The WPA has been in poor shape for some time, having seen its mass popularity evaporate in the years following the assassination of its charismatic co-leader, Dr. Walter Rodney. The party never recovered from that blow.
Rodney excited the working class of Guyana and led a campaign aimed at discrediting, undermining and unseating the Forbes Burnham regime. He enjoyed massive popular support across class and race lines in Guyana, and forced the regime to declare a campaign of terror on the party and the Guyanese working class. His death was the culmination of that onslaught which also took other lives.
A few years later, following the invasion of Grenada, the Working People’s Alliance concluded that the Americans would never allow a leftist government in Guyana and took a decision to retreat from socialism, adopting an amorphous concept called Rodneyism. This was the second blow to a party struggling to keep itself alive following the devastating loss of its most prominent leader.
The 1992 elections created further problems for the party and ensured that it would never become a major political force in a democratic Guyana.
Those elections not only saw Guyanese reverting en masse towards the traditional ethnic camps but also left the party in dire financial straits. Participation in those elections were costly and in the end, the party was burdened with a huge debt, forcing it to sell off its headquarters.
Having lost the support that it enjoyed during the days of the “civil rebellion”, it has since 1992, struggled to maintain itself as a significant political force.
Its original leaders have aged; some have become ill; others have migrated; the middle class from which it drew large support went its own way; and the party has been unable to attract an injection of new blood.
From the stage where it once believed that it could win an election in Guyana on its own, it was forced to align with other smaller parties just to have a seat in the National Assembly.
Yet despite the progressive decline in its political health, and perhaps relevance, the Working People’s Alliance remained alive and kicking. In recent times it has been trying to exercise its limbs and take a more aggressive stance against the government.
It still however remained primarily a party of aging warriors, hanging on to a memory, a glorious chapter whose pages it constantly wished to be kept open as a reminder of its contributions to a free and democratic Guyana.
That chapter it now seems is going to be rewritten with the astounding admission by one of the most prominent leaders of the WPA that the party was accumulating weapons prior to Rodney’s demise, an issue that the party had always skillfully avoided for the past thirty years.
During the 25th anniversary of the death of Dr. Rodney, there was a panel discussion on a local television channel discussing the life of Rodney. Involved were some of the party’s activists and overseas supporters.

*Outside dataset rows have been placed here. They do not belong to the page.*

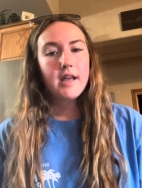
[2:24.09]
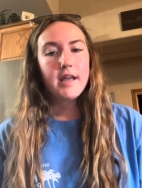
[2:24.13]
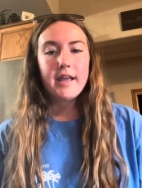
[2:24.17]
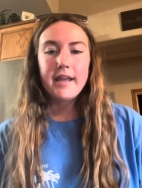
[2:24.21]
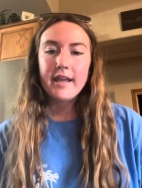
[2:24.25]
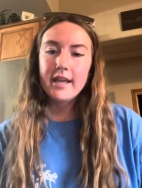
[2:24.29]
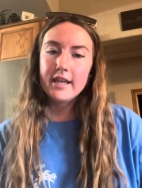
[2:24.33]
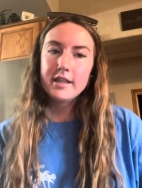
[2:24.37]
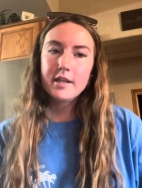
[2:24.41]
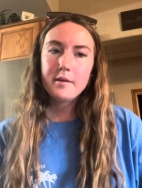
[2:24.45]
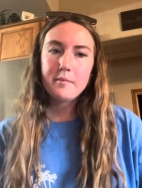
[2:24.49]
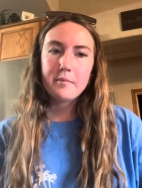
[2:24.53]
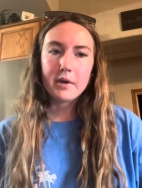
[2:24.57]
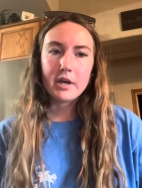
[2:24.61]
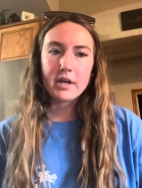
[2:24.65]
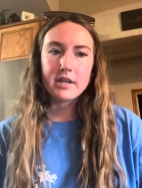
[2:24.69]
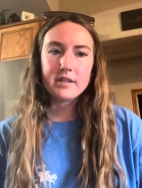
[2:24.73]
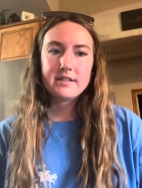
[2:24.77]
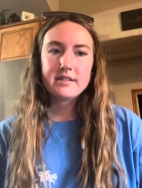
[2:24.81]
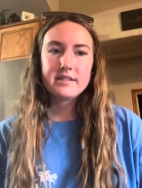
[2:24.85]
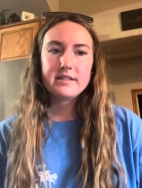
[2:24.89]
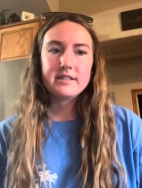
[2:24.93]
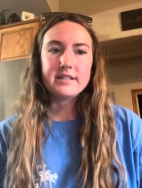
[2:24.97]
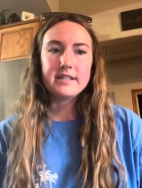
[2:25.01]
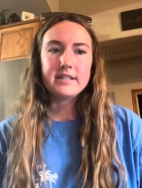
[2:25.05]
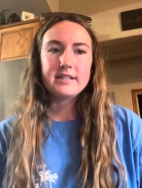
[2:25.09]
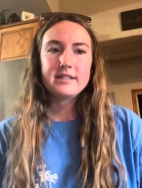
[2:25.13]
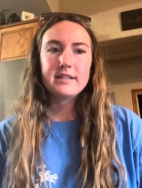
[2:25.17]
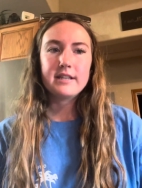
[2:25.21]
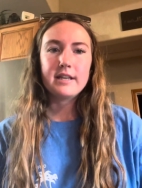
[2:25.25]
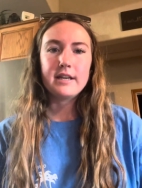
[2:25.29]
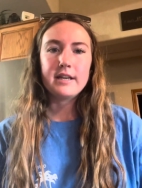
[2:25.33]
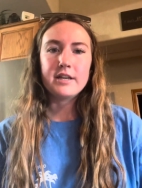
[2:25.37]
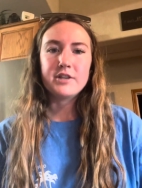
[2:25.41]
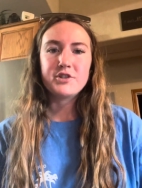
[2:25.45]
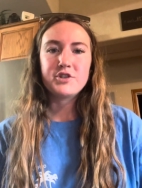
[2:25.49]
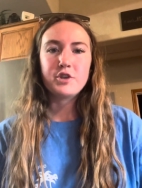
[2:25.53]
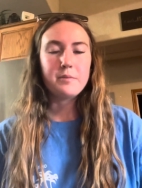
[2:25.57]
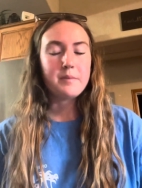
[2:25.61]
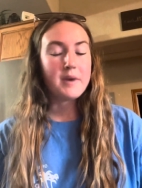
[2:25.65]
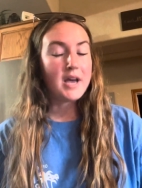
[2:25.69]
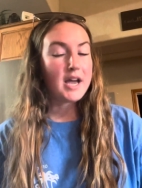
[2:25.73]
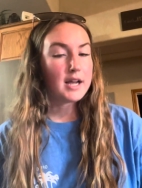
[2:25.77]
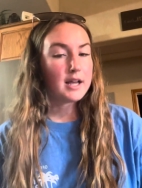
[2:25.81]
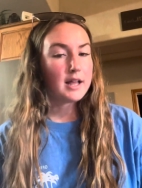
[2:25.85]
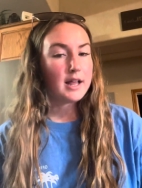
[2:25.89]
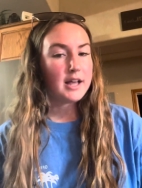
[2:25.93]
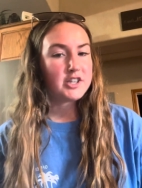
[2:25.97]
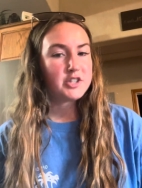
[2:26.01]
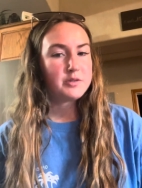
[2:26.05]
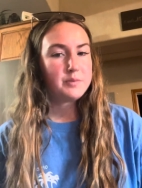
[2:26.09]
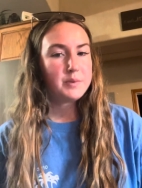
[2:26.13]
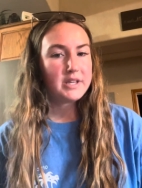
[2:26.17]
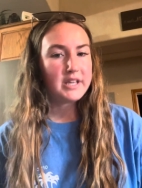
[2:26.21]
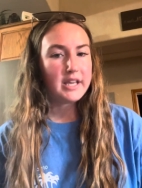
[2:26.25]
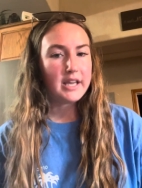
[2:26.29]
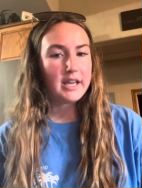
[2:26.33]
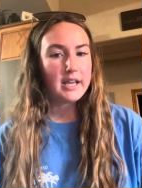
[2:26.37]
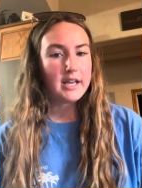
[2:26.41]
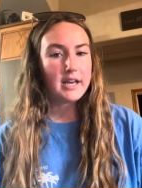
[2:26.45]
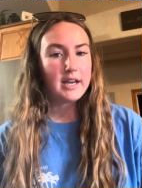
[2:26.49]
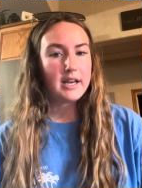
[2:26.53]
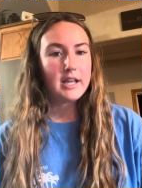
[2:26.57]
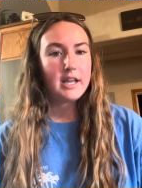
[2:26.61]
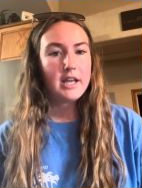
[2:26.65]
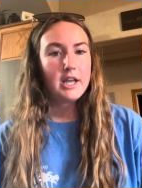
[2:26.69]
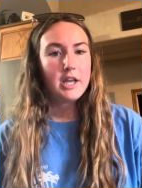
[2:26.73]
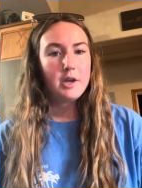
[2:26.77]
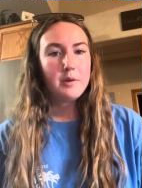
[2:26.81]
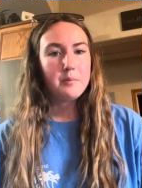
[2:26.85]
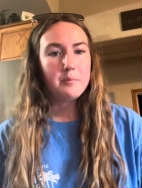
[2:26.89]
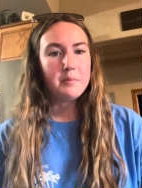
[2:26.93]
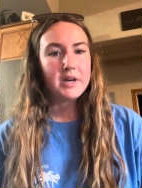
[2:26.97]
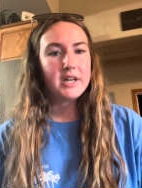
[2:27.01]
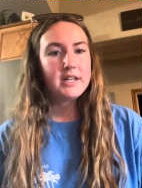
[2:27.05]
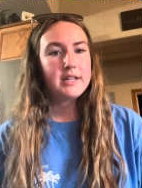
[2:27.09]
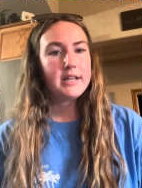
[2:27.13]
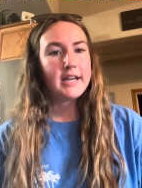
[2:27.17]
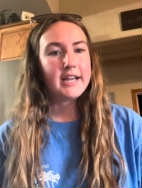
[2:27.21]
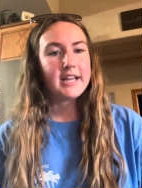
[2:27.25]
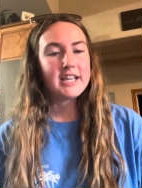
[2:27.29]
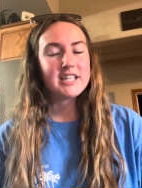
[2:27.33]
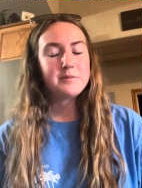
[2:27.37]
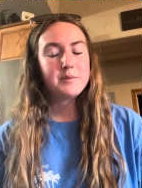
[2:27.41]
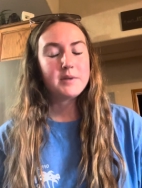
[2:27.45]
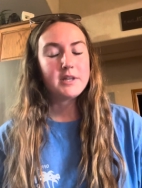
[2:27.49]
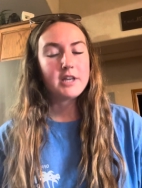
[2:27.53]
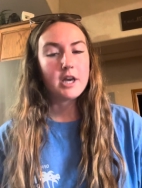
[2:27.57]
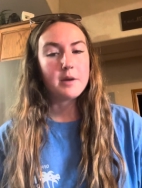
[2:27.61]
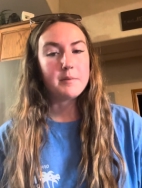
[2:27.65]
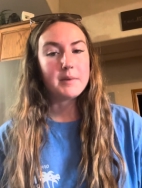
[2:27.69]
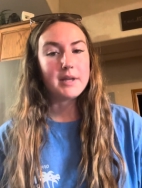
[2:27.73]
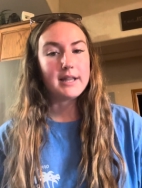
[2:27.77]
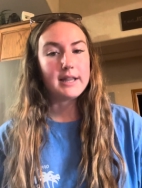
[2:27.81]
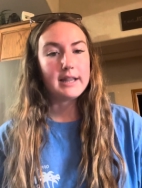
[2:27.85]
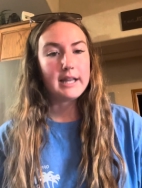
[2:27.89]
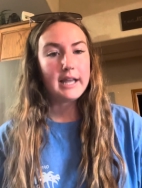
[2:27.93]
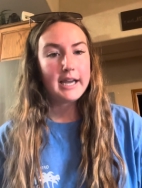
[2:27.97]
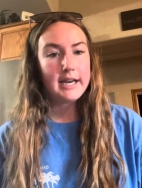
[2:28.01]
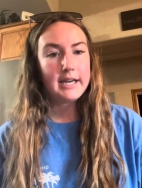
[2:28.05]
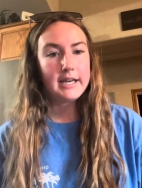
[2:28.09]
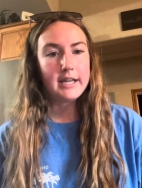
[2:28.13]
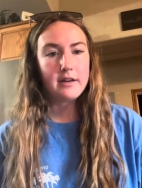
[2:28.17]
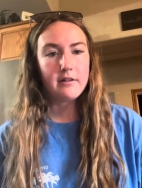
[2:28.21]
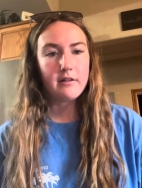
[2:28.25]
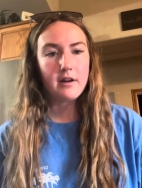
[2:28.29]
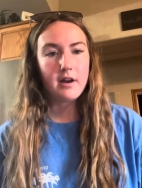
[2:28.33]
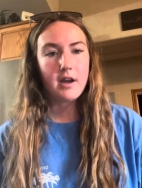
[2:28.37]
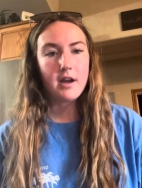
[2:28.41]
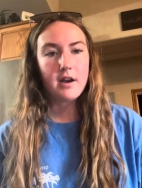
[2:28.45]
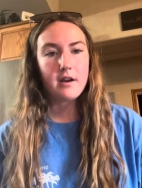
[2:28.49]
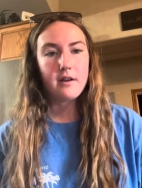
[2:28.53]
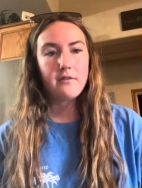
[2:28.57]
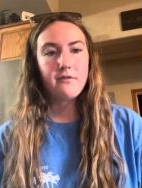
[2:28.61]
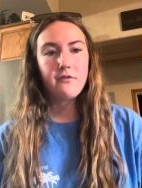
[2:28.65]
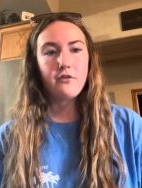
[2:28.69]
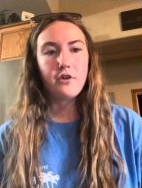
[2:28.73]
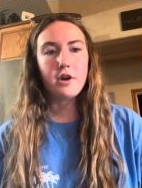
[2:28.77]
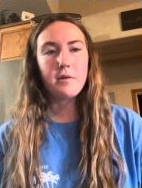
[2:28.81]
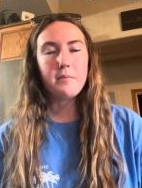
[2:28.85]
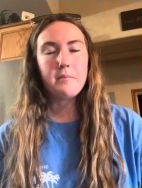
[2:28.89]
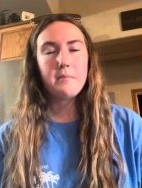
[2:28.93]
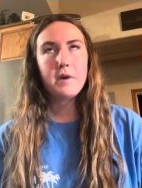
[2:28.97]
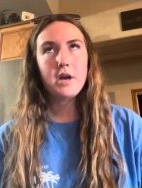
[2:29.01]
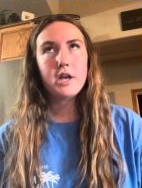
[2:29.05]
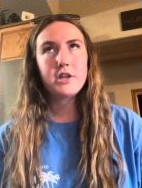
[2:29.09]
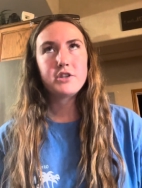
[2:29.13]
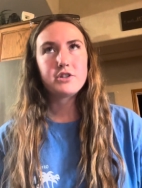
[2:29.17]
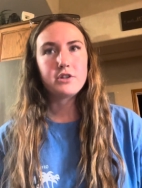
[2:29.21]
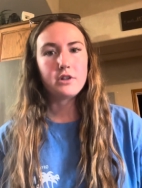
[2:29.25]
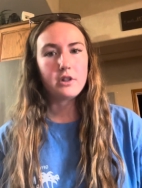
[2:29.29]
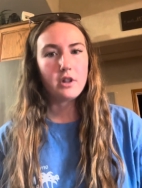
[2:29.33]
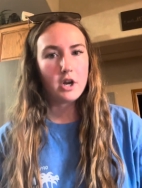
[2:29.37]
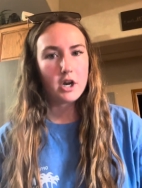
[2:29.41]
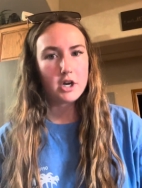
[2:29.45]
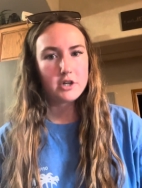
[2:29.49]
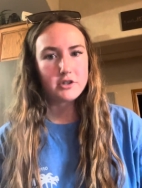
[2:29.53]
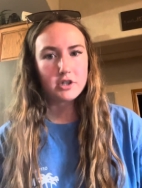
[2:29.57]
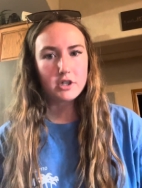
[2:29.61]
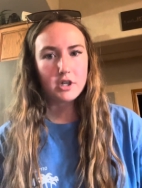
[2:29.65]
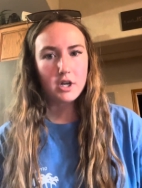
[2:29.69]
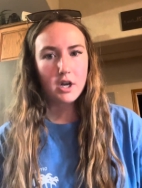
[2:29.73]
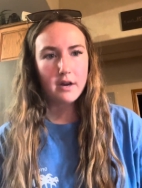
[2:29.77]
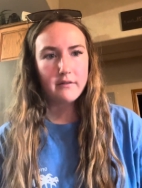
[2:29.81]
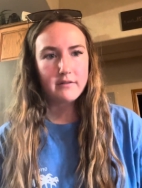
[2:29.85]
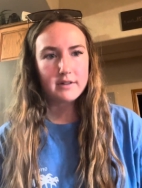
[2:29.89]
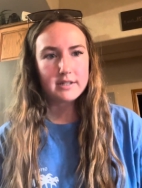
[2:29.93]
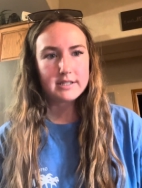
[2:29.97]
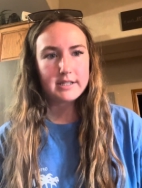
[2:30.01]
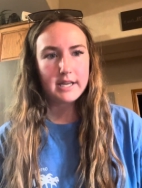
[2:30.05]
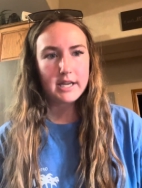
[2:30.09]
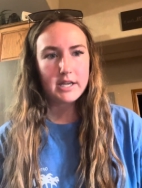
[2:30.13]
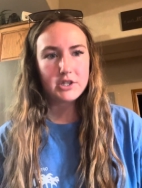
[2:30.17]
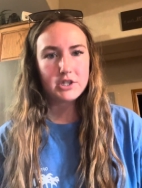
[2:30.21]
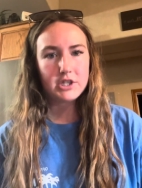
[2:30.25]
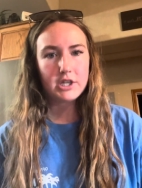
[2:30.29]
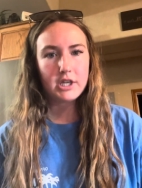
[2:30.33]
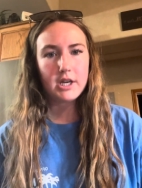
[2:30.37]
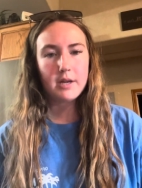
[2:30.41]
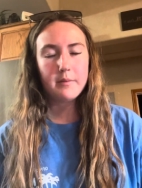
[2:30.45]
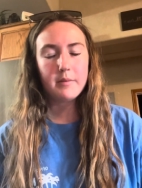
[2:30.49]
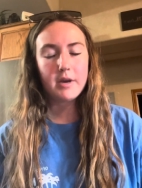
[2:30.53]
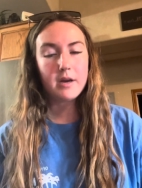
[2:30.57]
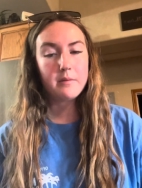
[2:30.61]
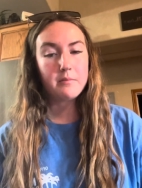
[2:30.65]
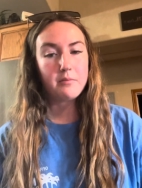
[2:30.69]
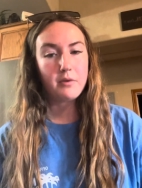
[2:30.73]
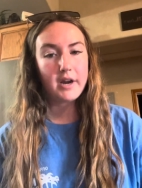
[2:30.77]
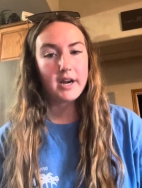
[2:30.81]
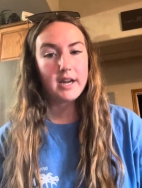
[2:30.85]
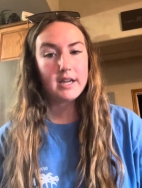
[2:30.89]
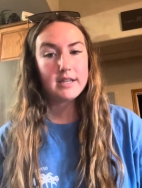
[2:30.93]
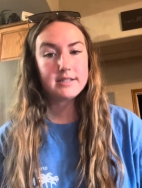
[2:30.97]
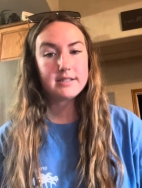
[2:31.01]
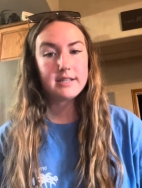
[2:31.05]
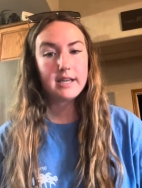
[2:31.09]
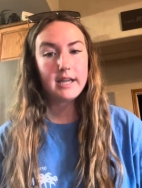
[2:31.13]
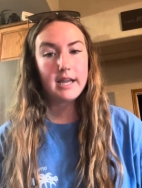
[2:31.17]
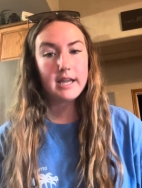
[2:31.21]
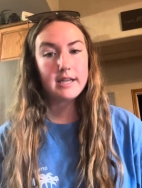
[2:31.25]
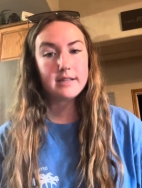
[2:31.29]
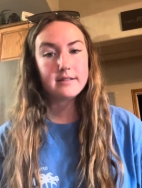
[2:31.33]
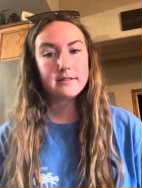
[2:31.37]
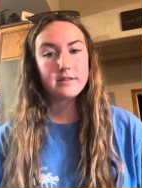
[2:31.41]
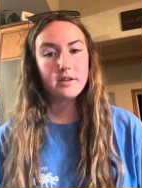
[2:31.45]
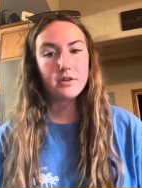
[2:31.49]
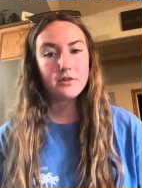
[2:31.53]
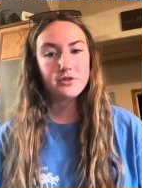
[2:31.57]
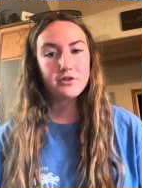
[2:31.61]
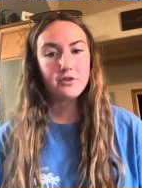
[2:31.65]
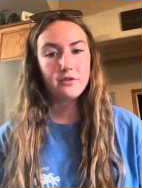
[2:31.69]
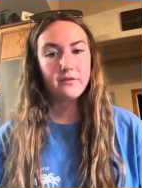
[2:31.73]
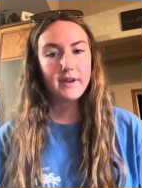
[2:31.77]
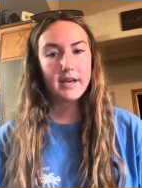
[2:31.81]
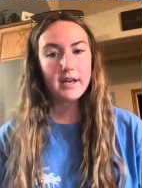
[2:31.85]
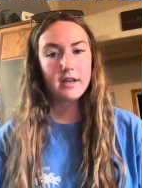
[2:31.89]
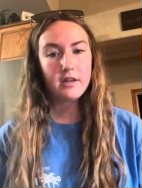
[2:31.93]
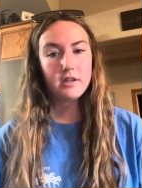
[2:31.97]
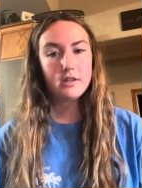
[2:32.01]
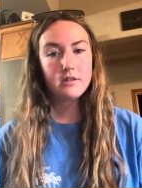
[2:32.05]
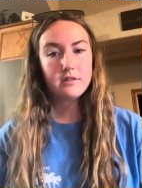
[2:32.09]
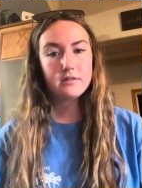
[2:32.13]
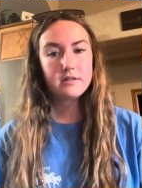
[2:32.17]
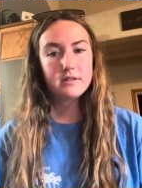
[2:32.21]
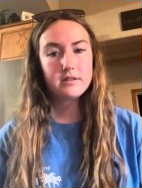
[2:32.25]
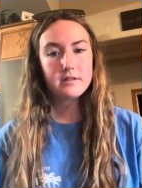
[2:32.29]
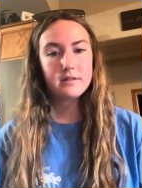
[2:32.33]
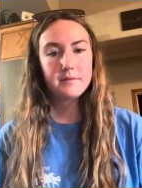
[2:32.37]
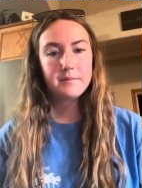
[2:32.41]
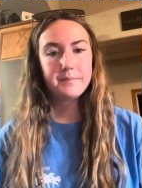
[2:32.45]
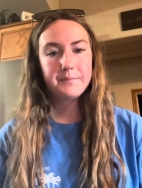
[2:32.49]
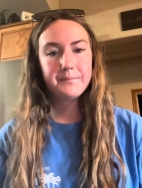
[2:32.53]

In the months since the initial backlash began, Bud Light has become a lightning rod for a much larger conversation about brands and social values.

The host of the discussion surprised the entire panel when he directly put it to them that Rodney was engaged in armed struggle. The panel was caught off-guard by this line of questioning, assuming all the time that the host was sympathetic to their cause. They tried to deflect answering the question with one person having to claim that he was not there to discuss that issue.
Five years later, this issue has returned not to haunt but, as it now seems, to divide the party.
Following the screening of a documentary in which controversial comments were made, we are told that the Rodney family and the Walter Rodney Foundation, issued disclaimers about what was said in the film.
But there is no way that present leaders of the WPA can avoid the storms that this issue will create both within and outside of the party. It will cause an internal upheaval and exacerbate developing tensions over the direction that the party is presently taking.
We may be witnessing the imminent retirement of Dr. Roopnaraine from active involvement in the WPA. There is bound to be criticism and anger at the comments he made because from all accounts the party was ill prepared and uncomfortable with this soul- bearing.
If Dr. Roopnaraine is sanctioned for his comments, then it will be another blow for the party. If he is forced into retirement or asked to take a back seat within the party, then the forces that are rocking the cradle will move the WPA in a certain direction that will lead to the total disintegration of the WPA.